Впрочем, к Венечкиной чести следует сказать, услышанное никогда не уходило дальше него самого. Молодой человек полагал, что наблюдение за любого рода неблагонадёжными личностями есть дело чинов жандармского Корпуса и полиции; он же, как профессиональный разведчик, просто обязан быть в курсе умонастроений не только за границей, но и здесь, в своём Отечестве.

Но сегодня Остелецкий ужинать не стал — купил по дороге несколько пирожков у разносчика, попросил дворника поставить самовар, а сам засел за изучение полученных документов. В разговоре с Юлдашевым он сделал вид, что знаком с историей вопроса — но на самом деле, всё, что знал Ашинове, было почерпнуто из нескольких наискось просмотренных газетных статеек. Теперь следовало вникнуть в тему поосновательнее — Юлдашев многое прощал своим «аналитикам», но только не умственную леность и неизбежно вытекающую из неё некомпетентность.

Сверху в бюваре лежала изрядная стопка газетных вырезок. Это было кстати; Серёжа заварил себе чаю покрепче и стал перебирать их, припоминая заодно, что он, собственно, знает о предмете изучения. К его удивлению, получалось не так уж мало.

Итак: некий казачий атаман — кто его знает, на самом деле, атаман он или нет, репортёры изощрялись в остротах, обличая Ашинова в самозванстве, — затеял основать русское поселение в Африке, на берегу залива Таджура. Газеты писали, что земли под поселение посулил Ашинову сам абиссинский негус Иоанн, он же император Йоханныс IV-й, объявивший предприимчивого атамана своим другом. Сообщалось так же, что предприятию якобы благоволил морской министр Шестаков, якобы обещавший выделить поселенцам новейшие винтовки и даже пушки, а так же посуливший отправить для их сопровождения военный крейсер. Всесильный Победоносцев открыто высказывался в поддержку атамана; высокопоставленные церковные иерархи охотно рассуждали о пользе дружбы России и православной Абиссинской империи. Газеты упражнялись в прогнозах и остротах — Ашинова называли то авантюристом, то новым Ермаком Тимофеевичем.

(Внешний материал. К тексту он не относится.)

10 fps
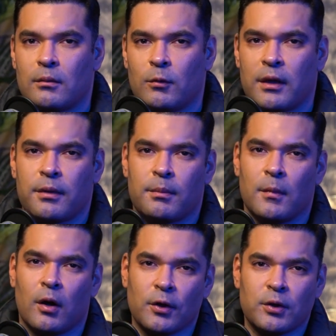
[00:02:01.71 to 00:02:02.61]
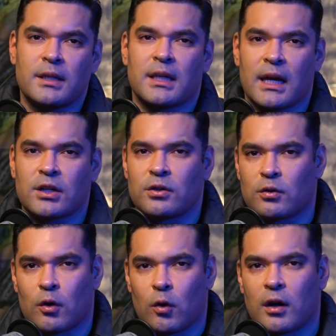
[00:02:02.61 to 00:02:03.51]
With all transactions
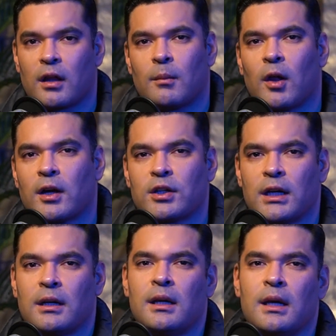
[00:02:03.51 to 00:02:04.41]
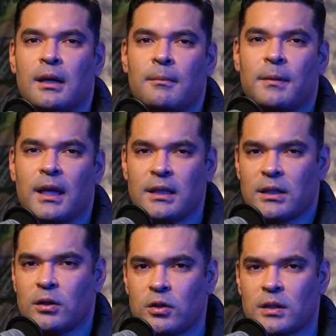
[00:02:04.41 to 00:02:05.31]
recorded on the blockchain,
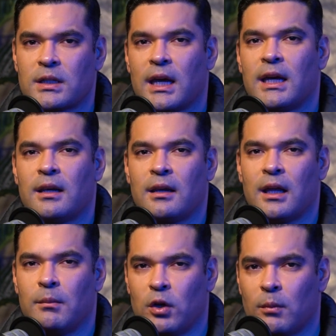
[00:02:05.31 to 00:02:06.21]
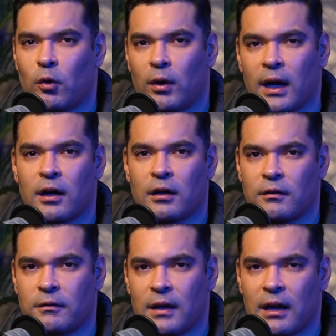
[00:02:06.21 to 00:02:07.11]
institutions gain an immutable record
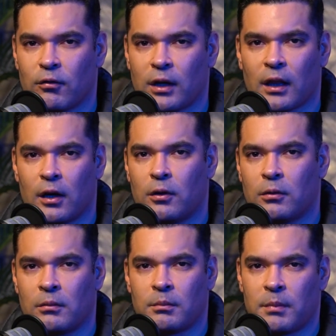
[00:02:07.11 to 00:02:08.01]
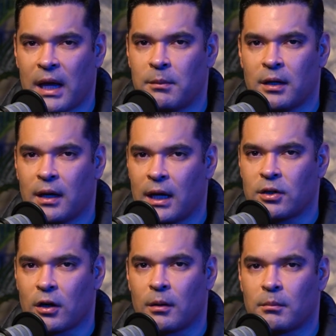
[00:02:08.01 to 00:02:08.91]
of every loan, payment,
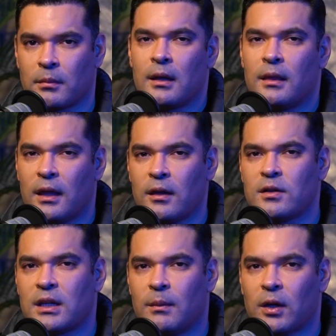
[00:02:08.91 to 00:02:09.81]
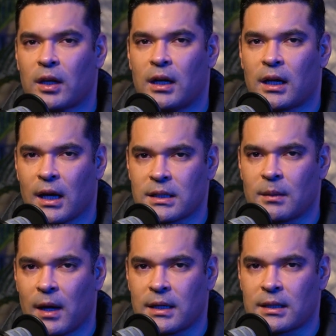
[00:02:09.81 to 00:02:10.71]
and term. Then there's the ability to
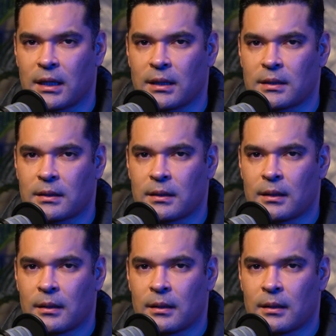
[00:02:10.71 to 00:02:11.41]
customize things.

Задуманной им колонии то предрекали скорую гибель от рук французов, итальянцев или турок-османов, то, наоборот, предрекали что теперь, после столь счастливо закончившейся войны, никто не посмеет покуситься на бело-сине-красный флаг, и сулили первому российскому воинскому поселению невиданное процветание.

Московские, петербургские, киевские издания пестрели восторженными статьями вперемешку с ругательными очерками. Гимназисты, студенты, даже охотнорядские приказчики — все бредили прожектом Ашинова. Из одной из таких статей Остелецкий узнал, что сам атаман всего пару недель выступал выступает с лекциями в Санкт-Петербурге, собирая средства для своего предприятия — а в настоящий момент он уже несколько дней, как пребывает в Первопрестольной. Что ж, вполне разумно: московская публика охотно демонстрирует и благочестивое рвение и верноподданнейшие чувства, так что Ашинов сумеет собрать там немало средств для свой авантюры, да и от добровольцев наверняка не будет отбоя…

Венечка закрыл бювар и задумался, потягивая чай. Пожалуй, имеет смысл съездить в Москву, и сделать это не откладывая — изучить обещанные Юлдашевым материалы он сможет и потом, а сейчас важно составить собственное впечатление о самозваном атамане и его авантюрной затее.